Pedro De Heredia posted:

Enjoying taking part in hobbies doesn't mean you would like to spend your life doing these hobbies. Or that, in the absence of work and/or other tasks, you'd enjoy these hobbies the same way.

Well we shouldn't generalize - some people probably can't function well without the structure of a job while others are perfectly happy to spend their lives building robots in their basement. Certainly we can find examples of both people who work a lot at the expense of all other things in their lives and others who work very little or not at all to pursue hobbies.

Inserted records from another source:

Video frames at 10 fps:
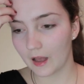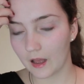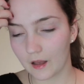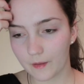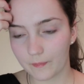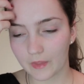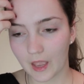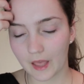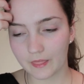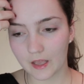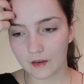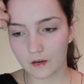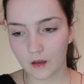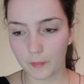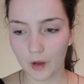And
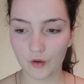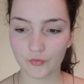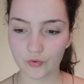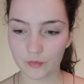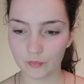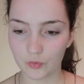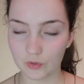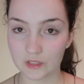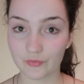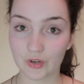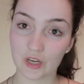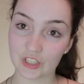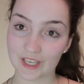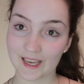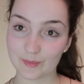then apart from all the different eye
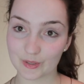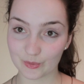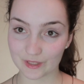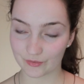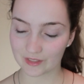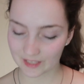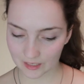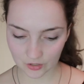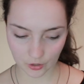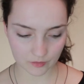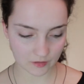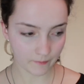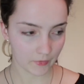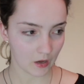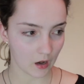shapes and all the different skin tones,
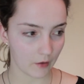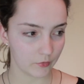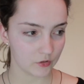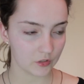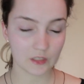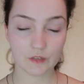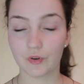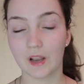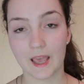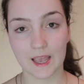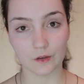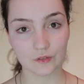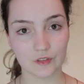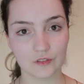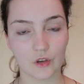I've also done different
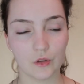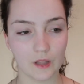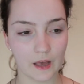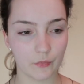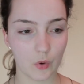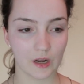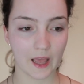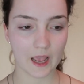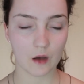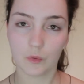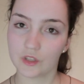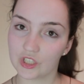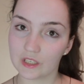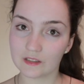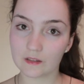layouts. So you'll have one layout which
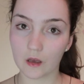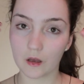is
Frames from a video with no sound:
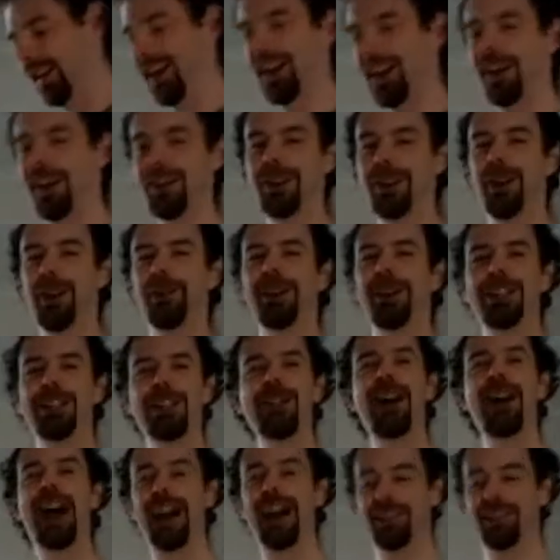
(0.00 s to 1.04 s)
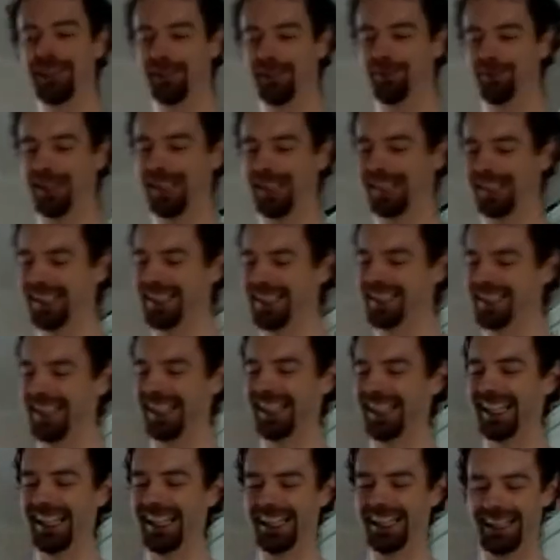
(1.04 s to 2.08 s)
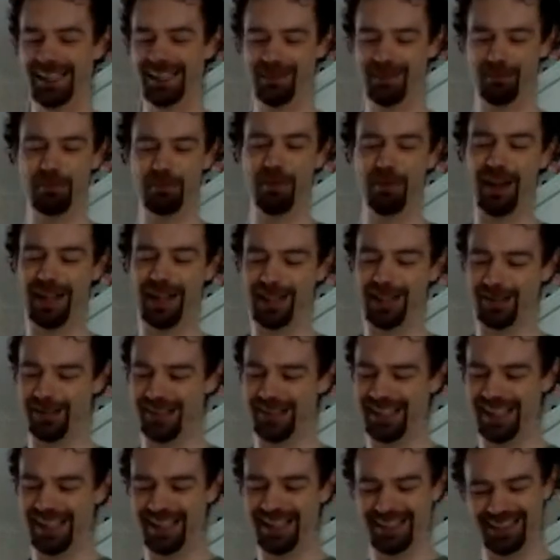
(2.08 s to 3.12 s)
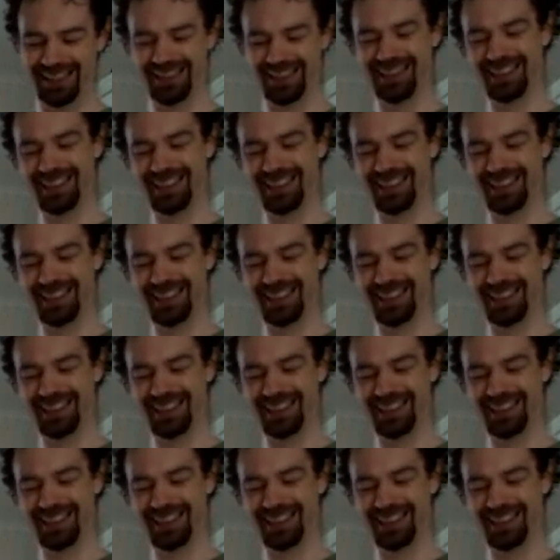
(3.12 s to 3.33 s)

Oh, come on, you have to be at least a little impressed with that.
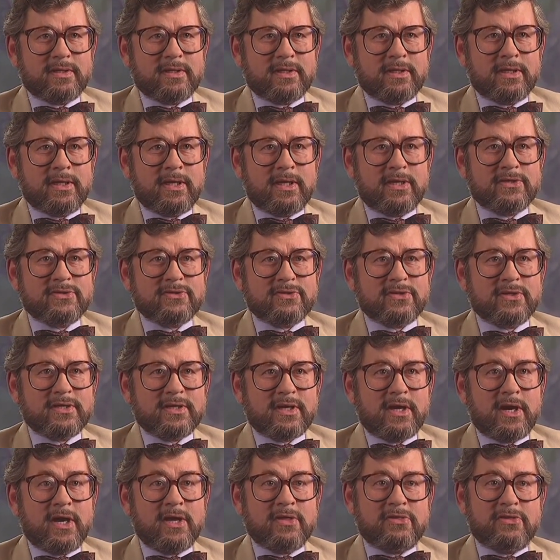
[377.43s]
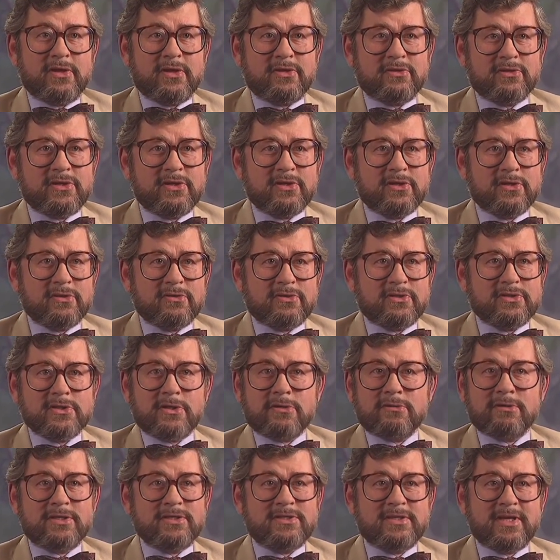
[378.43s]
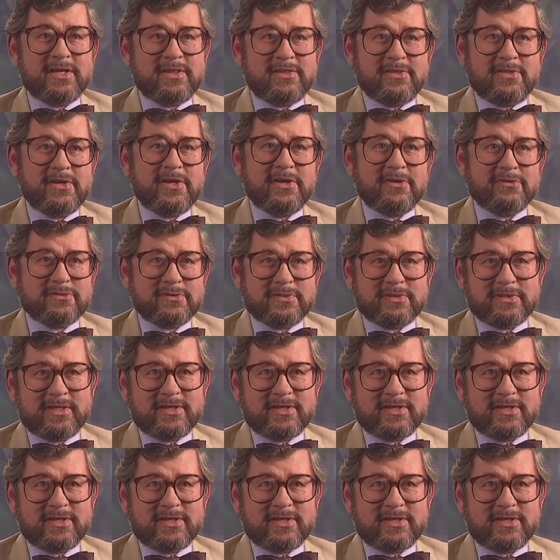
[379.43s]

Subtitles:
alleged that I think the Earth is only 10,000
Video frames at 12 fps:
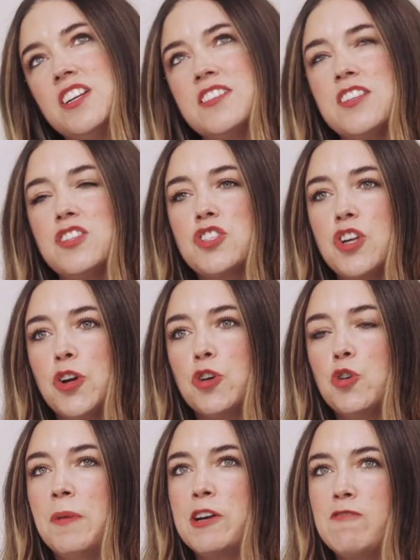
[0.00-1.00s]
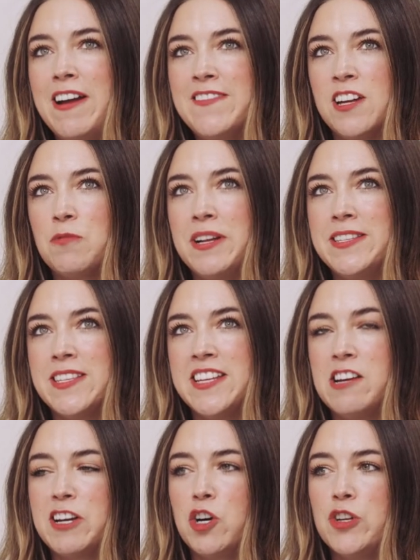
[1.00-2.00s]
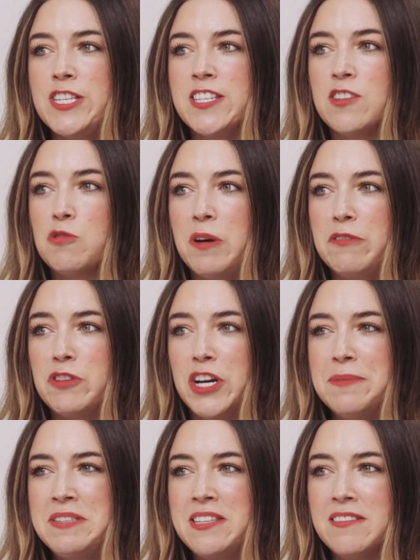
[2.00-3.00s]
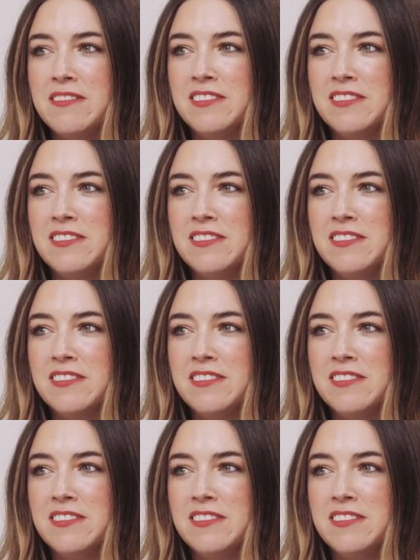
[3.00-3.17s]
is so cool. My granddad went to see her in concert 12 times.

One thing to note is that when people get bored without a job it might be because everybody else is working. Most activities are scheduled around the 9-5 work day and if you want to socialize you have a problem when there's nobody around. Obviously this wouldn't be an issue if fewer people worked. Honestly I find it exceedingly difficult to imagine I'd be bored doing different things with different people in different places everyday.

Bates
Jun 15, 2006

Cicero posted:

I'm a bit confused as to whether we're regarding work as literally just effort-for-pay, or are including substantially work-like pursuits (volunteering at a soup kitchen, writing a blog just for fun, gardening, etc.). When people talk about how work is character-building, I think they're usually talking about productive effort in general, not solely anything that produces income. Nobody (well, almost nobody) thinks of stay-at-home moms as lazy idlers.

The OP said

quote:

Work in this case I will narrow to activities performed in the pursuit of monetary benefit.

So it would probably be counter-productive to assume all kinds of other meanings of work in this thread.